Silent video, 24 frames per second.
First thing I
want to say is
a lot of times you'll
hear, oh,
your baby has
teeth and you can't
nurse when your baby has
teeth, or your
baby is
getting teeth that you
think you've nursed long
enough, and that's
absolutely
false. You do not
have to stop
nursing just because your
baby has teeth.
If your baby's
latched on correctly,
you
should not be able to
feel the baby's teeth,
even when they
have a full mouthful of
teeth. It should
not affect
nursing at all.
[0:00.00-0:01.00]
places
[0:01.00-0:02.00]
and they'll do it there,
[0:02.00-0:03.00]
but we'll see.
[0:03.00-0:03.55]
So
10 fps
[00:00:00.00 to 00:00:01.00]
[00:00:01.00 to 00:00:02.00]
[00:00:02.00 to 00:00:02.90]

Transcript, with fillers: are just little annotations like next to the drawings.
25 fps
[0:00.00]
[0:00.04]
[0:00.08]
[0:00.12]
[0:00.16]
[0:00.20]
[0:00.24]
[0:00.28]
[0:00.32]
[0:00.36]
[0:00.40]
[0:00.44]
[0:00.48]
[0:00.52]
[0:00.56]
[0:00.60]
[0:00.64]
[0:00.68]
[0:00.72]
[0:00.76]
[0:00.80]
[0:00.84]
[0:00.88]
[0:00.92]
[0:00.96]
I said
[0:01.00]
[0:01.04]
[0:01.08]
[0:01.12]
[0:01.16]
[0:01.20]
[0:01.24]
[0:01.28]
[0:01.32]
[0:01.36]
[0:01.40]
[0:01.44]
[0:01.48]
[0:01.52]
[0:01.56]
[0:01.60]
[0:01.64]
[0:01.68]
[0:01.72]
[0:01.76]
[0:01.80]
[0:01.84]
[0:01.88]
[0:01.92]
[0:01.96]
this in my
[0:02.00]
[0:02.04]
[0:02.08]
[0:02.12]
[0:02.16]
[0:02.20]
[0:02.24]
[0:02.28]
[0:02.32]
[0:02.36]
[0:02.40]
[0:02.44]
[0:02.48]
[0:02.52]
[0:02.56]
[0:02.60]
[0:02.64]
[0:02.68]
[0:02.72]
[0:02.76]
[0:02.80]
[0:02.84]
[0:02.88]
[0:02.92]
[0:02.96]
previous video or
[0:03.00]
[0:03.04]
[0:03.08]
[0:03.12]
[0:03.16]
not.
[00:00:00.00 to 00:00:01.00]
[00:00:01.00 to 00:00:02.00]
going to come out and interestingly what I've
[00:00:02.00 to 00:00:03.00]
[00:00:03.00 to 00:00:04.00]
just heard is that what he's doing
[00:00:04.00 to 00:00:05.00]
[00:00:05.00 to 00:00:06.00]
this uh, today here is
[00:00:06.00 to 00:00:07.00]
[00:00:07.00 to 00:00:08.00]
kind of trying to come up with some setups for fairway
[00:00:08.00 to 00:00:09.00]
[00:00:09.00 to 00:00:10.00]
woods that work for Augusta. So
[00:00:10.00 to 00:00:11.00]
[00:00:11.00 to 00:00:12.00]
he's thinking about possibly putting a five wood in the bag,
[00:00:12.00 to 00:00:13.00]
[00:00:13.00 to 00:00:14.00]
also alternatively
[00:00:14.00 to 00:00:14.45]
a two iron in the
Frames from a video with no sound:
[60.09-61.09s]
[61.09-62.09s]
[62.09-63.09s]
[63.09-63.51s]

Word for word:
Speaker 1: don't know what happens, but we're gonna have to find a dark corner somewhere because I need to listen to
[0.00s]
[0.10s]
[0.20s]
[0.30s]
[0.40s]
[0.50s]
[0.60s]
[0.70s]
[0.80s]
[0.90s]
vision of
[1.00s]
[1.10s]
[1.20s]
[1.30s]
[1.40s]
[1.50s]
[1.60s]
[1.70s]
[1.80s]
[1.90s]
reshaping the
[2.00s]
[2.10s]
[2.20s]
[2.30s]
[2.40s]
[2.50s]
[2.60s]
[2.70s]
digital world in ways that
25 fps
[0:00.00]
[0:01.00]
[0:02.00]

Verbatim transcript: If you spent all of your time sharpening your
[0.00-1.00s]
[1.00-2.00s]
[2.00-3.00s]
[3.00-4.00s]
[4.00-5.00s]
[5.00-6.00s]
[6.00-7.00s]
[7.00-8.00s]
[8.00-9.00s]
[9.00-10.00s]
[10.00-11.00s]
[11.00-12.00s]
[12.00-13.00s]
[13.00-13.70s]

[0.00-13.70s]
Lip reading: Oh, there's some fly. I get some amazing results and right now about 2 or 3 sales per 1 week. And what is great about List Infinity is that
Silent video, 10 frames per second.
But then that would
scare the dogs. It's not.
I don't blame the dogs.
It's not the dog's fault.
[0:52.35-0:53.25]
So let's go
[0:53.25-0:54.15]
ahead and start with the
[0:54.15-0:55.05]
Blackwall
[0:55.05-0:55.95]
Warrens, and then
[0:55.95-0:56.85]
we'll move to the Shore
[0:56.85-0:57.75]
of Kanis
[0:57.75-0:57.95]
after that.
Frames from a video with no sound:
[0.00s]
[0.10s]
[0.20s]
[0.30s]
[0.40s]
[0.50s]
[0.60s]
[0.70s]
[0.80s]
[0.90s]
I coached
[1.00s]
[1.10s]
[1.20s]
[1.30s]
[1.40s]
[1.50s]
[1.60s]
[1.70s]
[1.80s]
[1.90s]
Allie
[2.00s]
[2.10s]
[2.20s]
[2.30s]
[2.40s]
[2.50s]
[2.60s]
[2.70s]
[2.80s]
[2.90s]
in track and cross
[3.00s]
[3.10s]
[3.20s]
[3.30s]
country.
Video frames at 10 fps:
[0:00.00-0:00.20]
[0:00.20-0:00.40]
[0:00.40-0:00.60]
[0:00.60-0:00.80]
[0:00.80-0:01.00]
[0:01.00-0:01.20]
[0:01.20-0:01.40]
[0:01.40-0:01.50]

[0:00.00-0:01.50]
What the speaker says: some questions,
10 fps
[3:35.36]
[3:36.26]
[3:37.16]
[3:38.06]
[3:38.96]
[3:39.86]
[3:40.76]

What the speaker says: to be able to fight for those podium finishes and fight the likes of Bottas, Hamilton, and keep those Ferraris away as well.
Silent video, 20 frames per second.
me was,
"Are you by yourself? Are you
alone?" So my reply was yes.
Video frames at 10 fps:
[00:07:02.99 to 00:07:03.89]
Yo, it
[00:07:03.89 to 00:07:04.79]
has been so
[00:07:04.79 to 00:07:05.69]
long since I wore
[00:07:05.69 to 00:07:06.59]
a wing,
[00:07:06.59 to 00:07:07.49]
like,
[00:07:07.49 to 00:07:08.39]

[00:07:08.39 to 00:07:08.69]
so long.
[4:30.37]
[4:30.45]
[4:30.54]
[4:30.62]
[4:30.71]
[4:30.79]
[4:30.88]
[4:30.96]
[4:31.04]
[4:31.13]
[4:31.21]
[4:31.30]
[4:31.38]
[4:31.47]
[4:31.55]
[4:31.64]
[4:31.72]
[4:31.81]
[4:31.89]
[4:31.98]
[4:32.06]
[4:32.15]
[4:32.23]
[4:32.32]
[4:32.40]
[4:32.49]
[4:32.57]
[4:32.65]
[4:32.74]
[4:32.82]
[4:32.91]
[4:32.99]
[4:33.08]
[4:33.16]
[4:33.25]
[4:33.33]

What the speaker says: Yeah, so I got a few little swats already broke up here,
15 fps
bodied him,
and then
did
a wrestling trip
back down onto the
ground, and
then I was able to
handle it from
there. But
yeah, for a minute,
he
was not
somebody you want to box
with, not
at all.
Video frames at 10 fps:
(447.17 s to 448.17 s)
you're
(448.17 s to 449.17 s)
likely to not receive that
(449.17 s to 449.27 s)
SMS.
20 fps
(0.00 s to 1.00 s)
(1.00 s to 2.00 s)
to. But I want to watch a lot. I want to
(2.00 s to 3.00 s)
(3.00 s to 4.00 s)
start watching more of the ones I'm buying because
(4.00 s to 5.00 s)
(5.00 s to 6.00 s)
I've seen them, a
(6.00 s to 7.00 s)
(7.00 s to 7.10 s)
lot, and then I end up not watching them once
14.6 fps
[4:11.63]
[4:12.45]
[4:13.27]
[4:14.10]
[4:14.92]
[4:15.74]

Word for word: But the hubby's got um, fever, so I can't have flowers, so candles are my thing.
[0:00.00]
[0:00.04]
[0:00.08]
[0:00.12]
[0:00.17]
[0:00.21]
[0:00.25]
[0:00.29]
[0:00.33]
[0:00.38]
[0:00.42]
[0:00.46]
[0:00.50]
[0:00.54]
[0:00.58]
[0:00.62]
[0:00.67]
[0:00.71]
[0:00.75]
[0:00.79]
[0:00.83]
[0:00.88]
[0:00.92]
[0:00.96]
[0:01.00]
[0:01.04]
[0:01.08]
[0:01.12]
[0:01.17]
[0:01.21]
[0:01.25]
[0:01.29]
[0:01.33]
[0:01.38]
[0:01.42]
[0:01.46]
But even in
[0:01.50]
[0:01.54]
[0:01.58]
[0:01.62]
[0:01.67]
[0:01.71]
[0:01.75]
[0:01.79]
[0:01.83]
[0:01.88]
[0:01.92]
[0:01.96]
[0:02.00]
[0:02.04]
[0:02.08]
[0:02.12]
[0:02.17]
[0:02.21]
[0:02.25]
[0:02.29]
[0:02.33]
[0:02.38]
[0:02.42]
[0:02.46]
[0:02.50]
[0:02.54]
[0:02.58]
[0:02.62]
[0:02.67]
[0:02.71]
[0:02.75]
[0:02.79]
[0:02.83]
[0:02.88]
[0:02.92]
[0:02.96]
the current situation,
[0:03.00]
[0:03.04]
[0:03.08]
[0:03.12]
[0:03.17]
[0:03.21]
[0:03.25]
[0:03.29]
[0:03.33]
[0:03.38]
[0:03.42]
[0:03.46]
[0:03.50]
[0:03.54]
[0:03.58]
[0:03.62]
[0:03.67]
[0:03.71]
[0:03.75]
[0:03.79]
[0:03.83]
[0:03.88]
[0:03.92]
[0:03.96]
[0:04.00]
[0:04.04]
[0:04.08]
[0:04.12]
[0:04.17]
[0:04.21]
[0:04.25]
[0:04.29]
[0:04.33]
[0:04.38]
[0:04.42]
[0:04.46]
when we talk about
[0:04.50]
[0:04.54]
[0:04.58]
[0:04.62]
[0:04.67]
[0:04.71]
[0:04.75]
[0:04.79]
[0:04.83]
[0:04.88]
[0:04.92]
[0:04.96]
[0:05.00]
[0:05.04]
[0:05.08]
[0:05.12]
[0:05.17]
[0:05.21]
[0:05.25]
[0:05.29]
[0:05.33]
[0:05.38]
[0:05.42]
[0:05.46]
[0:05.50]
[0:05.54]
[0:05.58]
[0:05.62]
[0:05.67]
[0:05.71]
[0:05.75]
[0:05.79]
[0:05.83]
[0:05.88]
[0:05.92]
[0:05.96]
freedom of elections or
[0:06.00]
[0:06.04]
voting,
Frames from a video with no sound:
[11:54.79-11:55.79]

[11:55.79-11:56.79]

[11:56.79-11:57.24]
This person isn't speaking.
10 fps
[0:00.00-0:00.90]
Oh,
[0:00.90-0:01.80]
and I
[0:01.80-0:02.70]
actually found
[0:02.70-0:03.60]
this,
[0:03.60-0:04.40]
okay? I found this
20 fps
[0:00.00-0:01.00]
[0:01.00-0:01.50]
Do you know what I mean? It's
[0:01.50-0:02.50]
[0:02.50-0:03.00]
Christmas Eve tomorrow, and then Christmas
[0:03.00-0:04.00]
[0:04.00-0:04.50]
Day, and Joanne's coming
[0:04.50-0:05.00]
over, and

────────────────────────────────────────

Filter the records, keeping only lines that contain "says", and show those lines.

_Exercise solution_:
What the speaker says: some questions,
What the speaker says: to be able to fight for those podium finishes and fight the likes of Bottas, Hamilton, and keep those Ferraris away as well.
What the speaker says: Yeah, so I got a few little swats already broke up here,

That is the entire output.